Macreedy brought the Distinguished Service Cross Komoko’s son won to Black Rock to give it to his father. On a more visceral level, this fight scene works well as a bully-gets-what’s-coming-to-him comeuppance, especially given Macreedy’s handicap.

Black Rock's a cinematic town surrounded by wide-open spaces. Another groundbreaking aspect of Bad Day at Black Rock was Sturges’ choice to use a new film technology, CinemaScope, which had a wide aspect ratio that was great for filming panoramic shots to be projected upon widescreens. Previously, Hollywood had used CinemaScope for widescreen spectacles—biblical epics, musicals, and travelogues. Films like this, with many interior scenes, were seen as better suited to other film technologies, but Sturges found a way to make CinemaScope work.

When Macreedy’s walking in the desert, the camera pulls way back from him, allowing the vast CinemaScope desert to make him look vulnerable and insignificant. When Macreedy’s inside, with townspeople surrounding him, the width of the screen reinforces how outnumbered he is. Because CinemaScope can hold multiple people in focus at once, the diner scene presents several men spread across the frame, forming a wall of hostility against Macreedy. 
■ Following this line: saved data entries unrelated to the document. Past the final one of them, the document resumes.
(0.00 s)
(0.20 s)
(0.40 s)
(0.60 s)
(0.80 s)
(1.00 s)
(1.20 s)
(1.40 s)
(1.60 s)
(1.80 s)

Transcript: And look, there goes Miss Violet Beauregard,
No discussion of Bad Day at Black Rock would be complete without mentioning the crucial role that Dore Schary, MGM’s production head at the time, played in a project adapted from an obscure short story by Howard Breslin. It wasn’t an obvious big-studio property. Schary, who had a reputation in Hollywood for supporting more socially-conscious, issue-driven stories, personally backed it at a time when MGM focused on glossy musicals and escapist entertainment. Schary also helped convince Spencer Tracy, who was skeptical at first, to do the film.

Bad Day at Black Rock is a groundbreaking film that expanded the definition of the Western, a genre that, at the time, was running out of tropes to recycle.